Bass, of California’s 32nd District, has a history of blazing trails for Black women. She was the first to lead a state legislative body when she was sworn in as speaker of the California State Assembly in 2008. She led the state through the worst economic crisis since the Great Depression, fast-tracking economic stimulus legislation to jump-start billions of dollars’ worth of infrastructure projects. Her successful bipartisan efforts to negotiate a state budget during the economic crisis earned the 2010 John F. Kennedy Profile in Courage Award.
As a member of the House Judiciary Committee and its Task Force on Over-Criminalization, Bass is well-positioned to effect advance one of the CBC’s signature issues, criminal justice reform. Earlier this year, the Committee passed the Formerly Incarcerated Reenter Society Transformed Safely Transitioning Every Person (FIRST STEP) Act with an overwhelming bipartisan majority.
Bass has been a leading advocate for a legislative package based largely on the National Urban League’s Main Street Marshall Plan, the Jobs and Justice Act. As she explained in a statement announcing the introduction of the omnibus bill, during the 2016 presidential campaign, an infamous question was asked of African Americans: “What do you have to lose?”

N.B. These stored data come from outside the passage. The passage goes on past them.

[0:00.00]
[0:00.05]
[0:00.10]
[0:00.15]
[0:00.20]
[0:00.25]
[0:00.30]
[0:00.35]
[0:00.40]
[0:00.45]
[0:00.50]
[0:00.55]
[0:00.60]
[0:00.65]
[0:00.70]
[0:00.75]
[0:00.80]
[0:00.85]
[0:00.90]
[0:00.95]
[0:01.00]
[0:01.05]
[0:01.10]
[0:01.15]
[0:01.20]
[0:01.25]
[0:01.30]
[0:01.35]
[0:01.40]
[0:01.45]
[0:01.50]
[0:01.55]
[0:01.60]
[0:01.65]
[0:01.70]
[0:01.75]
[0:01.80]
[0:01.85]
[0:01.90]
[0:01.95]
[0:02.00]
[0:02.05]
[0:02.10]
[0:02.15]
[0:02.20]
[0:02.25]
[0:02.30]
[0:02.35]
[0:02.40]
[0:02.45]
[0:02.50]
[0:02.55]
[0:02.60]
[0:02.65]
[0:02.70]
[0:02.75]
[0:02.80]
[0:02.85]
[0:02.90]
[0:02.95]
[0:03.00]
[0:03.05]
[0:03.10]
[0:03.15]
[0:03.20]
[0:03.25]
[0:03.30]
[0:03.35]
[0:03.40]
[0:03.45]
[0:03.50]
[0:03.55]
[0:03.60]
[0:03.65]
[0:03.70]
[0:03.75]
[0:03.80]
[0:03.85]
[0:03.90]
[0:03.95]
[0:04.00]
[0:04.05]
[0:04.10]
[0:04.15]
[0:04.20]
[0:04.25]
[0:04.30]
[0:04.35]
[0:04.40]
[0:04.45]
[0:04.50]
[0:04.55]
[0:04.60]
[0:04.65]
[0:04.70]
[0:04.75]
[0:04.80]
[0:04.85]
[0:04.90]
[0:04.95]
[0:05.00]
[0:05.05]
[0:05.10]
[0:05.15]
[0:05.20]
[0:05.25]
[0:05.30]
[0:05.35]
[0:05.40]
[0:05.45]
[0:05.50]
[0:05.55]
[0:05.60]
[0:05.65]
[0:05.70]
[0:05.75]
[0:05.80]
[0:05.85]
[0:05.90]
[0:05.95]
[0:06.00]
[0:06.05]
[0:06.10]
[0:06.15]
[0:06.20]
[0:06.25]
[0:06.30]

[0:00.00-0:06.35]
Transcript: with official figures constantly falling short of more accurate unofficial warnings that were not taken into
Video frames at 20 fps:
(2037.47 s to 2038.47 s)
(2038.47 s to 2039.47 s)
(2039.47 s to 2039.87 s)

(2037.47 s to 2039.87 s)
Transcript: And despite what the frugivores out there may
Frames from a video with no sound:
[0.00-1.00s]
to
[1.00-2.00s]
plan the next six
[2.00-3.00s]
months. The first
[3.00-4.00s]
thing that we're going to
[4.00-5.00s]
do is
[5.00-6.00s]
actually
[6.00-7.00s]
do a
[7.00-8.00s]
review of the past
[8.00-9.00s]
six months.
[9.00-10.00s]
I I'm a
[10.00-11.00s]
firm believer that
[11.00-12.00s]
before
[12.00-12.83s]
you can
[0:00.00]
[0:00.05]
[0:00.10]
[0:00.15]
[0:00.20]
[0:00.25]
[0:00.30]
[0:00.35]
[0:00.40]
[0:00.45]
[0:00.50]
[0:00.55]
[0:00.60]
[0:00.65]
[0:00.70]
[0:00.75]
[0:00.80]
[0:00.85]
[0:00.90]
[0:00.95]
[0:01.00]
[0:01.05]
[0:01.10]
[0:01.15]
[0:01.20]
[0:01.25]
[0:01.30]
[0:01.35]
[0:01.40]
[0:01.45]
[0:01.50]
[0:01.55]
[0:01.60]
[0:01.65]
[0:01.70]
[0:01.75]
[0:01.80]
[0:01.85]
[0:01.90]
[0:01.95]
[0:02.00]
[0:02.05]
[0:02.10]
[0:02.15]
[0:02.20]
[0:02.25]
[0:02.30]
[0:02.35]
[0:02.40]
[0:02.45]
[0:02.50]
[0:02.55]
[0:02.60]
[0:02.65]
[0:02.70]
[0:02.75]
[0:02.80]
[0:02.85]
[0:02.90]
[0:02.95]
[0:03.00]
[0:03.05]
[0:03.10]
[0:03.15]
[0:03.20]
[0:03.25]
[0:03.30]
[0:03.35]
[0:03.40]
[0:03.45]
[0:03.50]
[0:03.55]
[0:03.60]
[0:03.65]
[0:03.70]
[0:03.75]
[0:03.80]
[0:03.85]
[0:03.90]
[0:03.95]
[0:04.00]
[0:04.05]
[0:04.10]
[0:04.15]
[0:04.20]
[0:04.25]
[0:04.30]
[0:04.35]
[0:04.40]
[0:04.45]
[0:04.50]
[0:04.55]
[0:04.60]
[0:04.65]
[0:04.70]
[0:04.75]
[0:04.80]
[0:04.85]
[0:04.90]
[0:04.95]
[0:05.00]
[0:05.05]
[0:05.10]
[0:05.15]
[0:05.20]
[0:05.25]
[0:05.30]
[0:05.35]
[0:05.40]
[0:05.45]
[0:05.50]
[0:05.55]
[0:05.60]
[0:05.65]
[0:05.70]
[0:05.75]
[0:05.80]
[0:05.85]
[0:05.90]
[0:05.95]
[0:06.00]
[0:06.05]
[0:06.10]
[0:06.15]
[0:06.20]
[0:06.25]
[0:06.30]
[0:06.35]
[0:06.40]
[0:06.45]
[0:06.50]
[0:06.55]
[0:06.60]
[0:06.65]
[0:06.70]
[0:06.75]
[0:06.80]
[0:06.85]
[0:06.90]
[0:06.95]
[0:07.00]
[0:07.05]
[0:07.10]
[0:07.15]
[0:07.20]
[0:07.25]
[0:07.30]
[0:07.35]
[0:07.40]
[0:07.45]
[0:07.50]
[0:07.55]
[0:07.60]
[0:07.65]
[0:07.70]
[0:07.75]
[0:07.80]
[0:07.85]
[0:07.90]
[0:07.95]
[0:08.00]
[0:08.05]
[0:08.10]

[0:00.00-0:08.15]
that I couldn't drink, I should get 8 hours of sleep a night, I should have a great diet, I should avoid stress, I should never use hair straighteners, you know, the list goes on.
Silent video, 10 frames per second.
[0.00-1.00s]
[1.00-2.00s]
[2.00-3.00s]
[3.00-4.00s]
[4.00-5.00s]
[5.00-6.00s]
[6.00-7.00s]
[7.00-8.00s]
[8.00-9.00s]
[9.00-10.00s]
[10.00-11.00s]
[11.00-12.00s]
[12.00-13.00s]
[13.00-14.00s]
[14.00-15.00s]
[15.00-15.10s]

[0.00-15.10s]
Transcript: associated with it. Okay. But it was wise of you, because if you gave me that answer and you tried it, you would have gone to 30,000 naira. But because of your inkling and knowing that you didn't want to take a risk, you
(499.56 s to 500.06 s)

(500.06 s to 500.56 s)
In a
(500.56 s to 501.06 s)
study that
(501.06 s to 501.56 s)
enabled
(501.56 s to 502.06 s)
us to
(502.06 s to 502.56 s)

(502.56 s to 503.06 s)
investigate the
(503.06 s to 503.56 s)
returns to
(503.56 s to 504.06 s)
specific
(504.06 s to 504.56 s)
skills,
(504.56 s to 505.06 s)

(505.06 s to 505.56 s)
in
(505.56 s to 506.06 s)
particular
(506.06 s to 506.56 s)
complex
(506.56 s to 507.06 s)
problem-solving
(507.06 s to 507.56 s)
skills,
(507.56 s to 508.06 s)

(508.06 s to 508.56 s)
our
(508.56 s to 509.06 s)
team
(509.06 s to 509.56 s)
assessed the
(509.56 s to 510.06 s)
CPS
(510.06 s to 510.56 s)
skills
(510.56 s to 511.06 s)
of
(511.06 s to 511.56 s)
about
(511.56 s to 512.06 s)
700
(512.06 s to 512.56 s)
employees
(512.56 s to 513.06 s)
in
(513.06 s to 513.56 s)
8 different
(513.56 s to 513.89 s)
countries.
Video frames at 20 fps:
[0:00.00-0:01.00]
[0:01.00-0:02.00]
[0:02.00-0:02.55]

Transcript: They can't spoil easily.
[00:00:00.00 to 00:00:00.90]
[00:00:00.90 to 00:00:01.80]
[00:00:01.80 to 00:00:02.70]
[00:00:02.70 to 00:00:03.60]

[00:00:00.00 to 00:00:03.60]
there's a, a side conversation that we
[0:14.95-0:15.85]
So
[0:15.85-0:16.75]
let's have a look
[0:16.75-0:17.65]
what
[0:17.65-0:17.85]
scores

Bass and the CBC executive leadership team answered that question in the form a 130-page policy document titled, “We Have A Lot to Lose: Solutions to Advance Black Families in the 21st Century.” That document, along with the Main Street Marshall Plan, served as the basis for the Jobs and Justice Act.
Prior to serving in elected office, Bass worked as a physician assistant and served as a clinical instructor at the University of Southern California’s Keck School of Medicine. In response the gang violence epidemic sweeping Los Angeles in 1990, Bass founded Community Coalition, a community-based social justice organization addressing the root causes of injustice.
The other officers elected to lead the CBC for the 116th Congress are Reps. Joyce Beatty (Ohio 3rd), 1st Vice Chair; Brenda Lawrence (Michigan 14th), 2nd vice chair; Hank Johnson (Georgia 4th), secretary; A. Donald McEachin (Virginia 4th), whip; and Rep.-elect Steven Horsford (Nevada 4th), parliamentarian.
We congratulate Bass and the rest of the leadership team and look forward to working with the CBC in the coming two years to address issues of opportunity, equality and justice.
Morial is president of the National Urban League.